↓↓↓

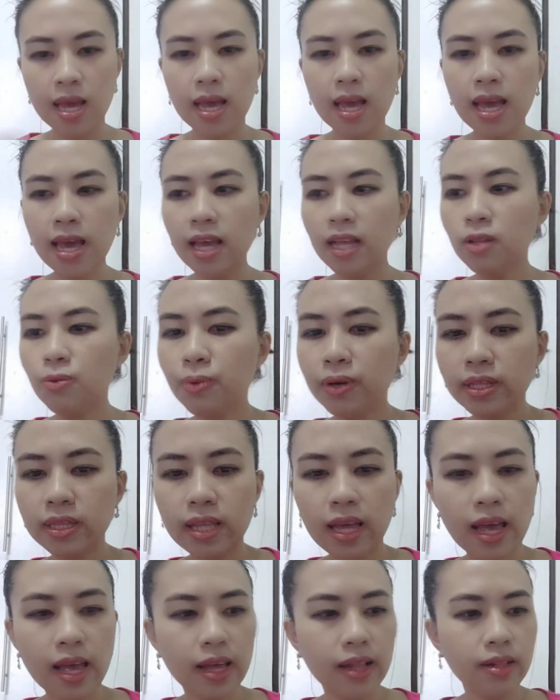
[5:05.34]
And what
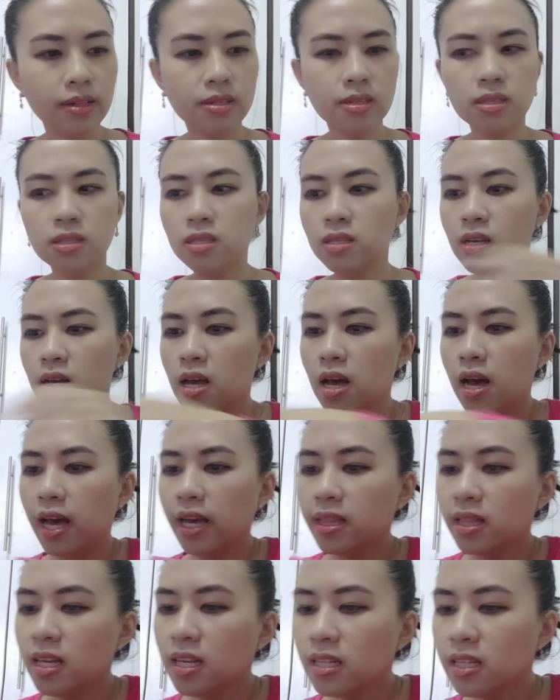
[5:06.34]
else?
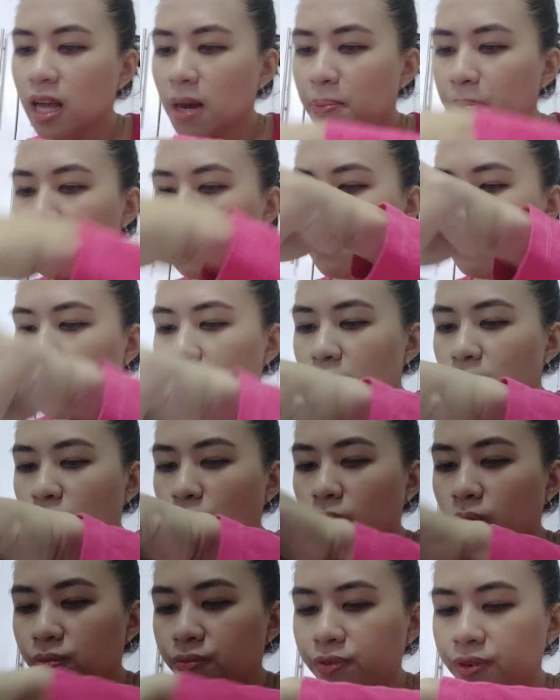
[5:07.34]
I think dapat may
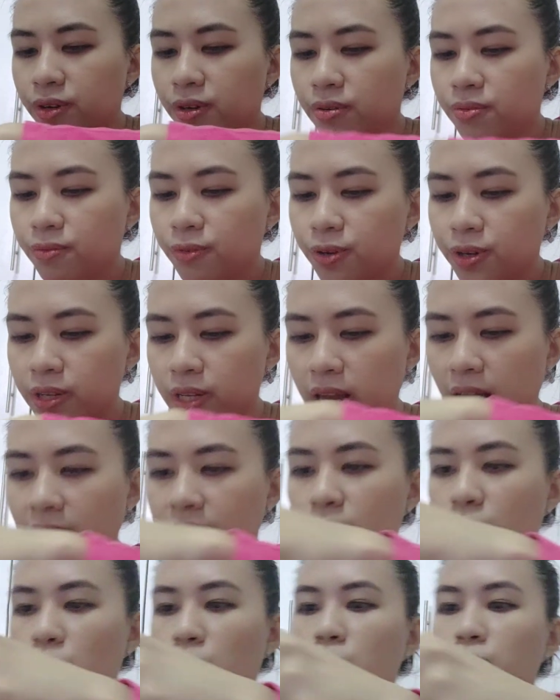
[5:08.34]
cover for
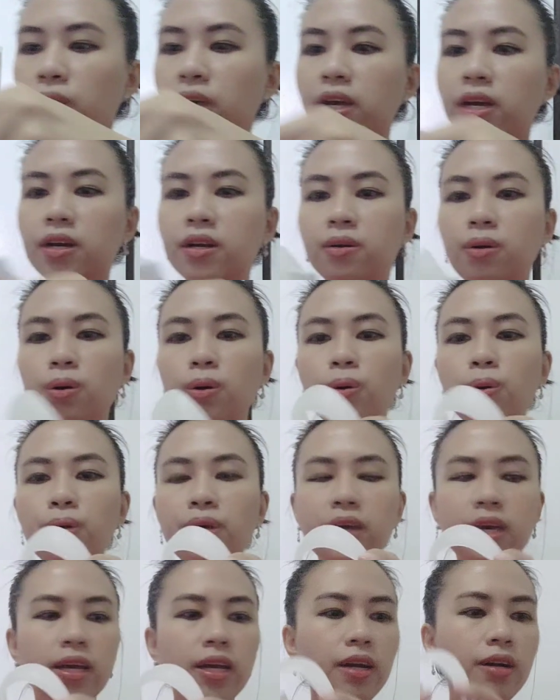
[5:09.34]
that. Oh, here.
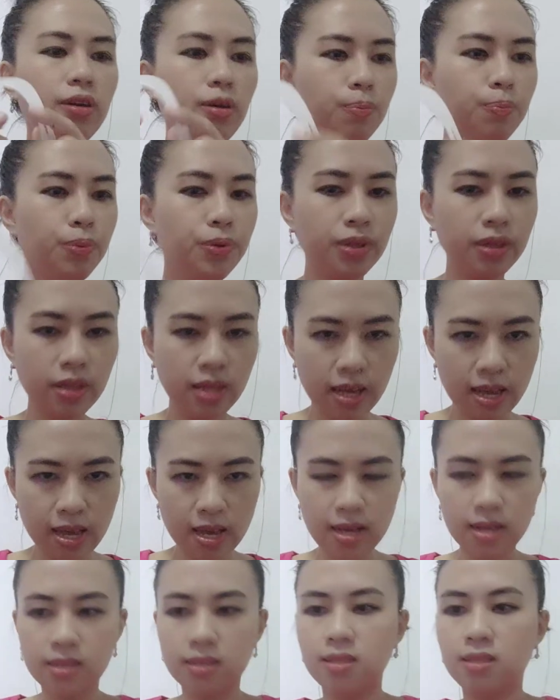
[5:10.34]
You put
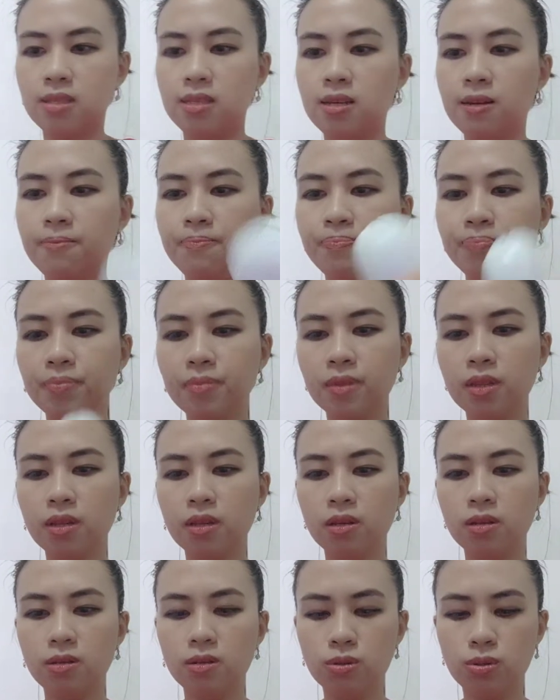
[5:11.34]
this.
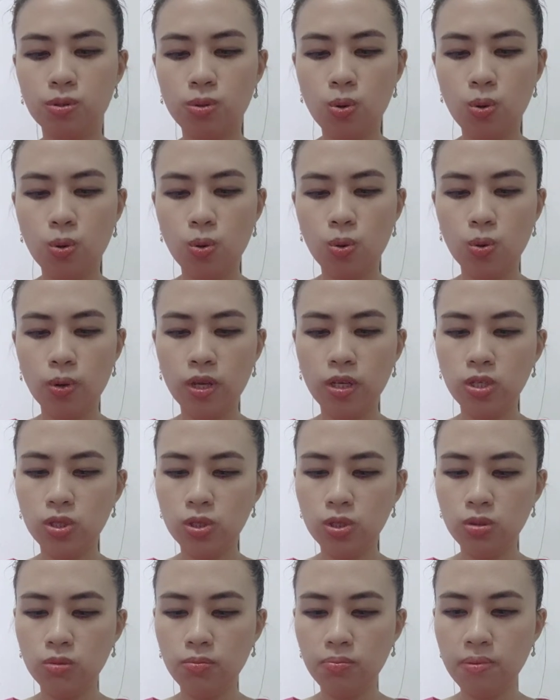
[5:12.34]
So, it
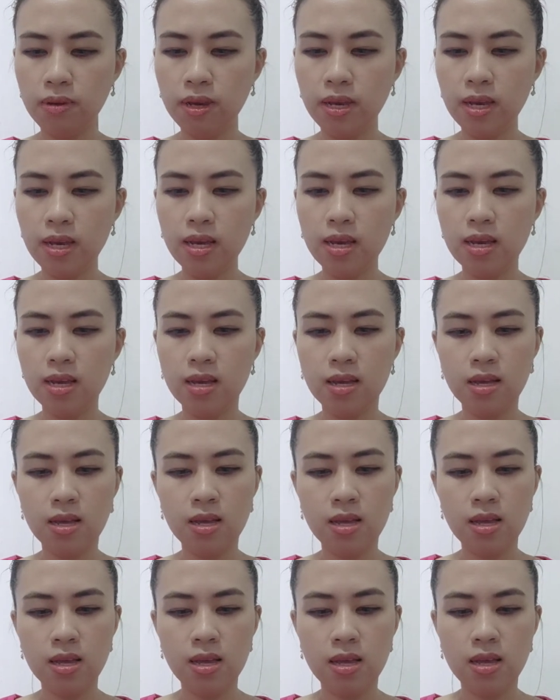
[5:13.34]
should be...
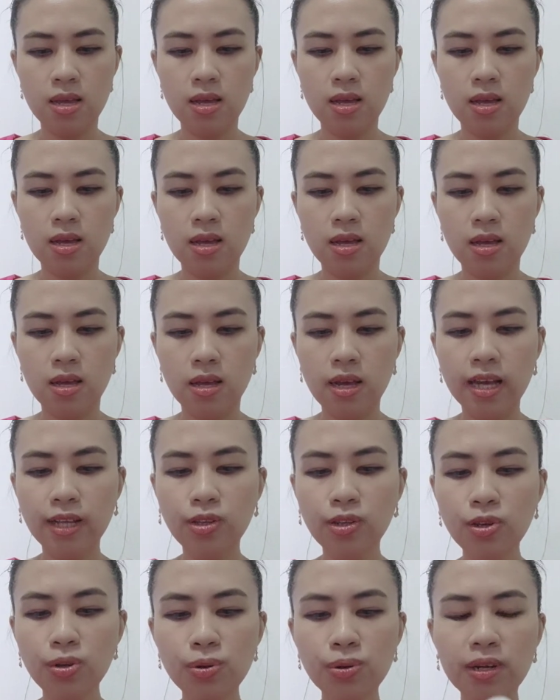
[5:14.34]

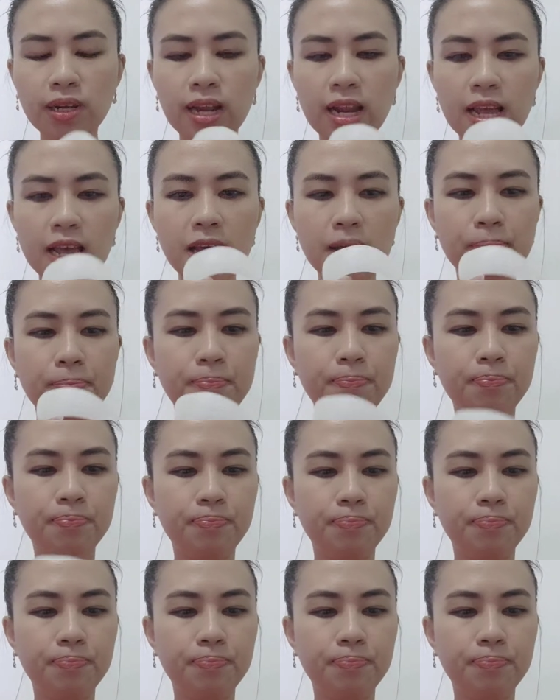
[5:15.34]
Ito yung clip.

↑↑↑

**PROBLEM TO SOLVE**
Leave out the pictures and retype the rest of the entries exactly.

**TASK SOLUTION**
[5:05.34]
And what
[5:06.34]
else?
[5:07.34]
I think dapat may
[5:08.34]
cover for
[5:09.34]
that. Oh, here.
[5:10.34]
You put
[5:11.34]
this.
[5:12.34]
So, it
[5:13.34]
should be...
[5:14.34]

[5:15.34]
Ito yung clip.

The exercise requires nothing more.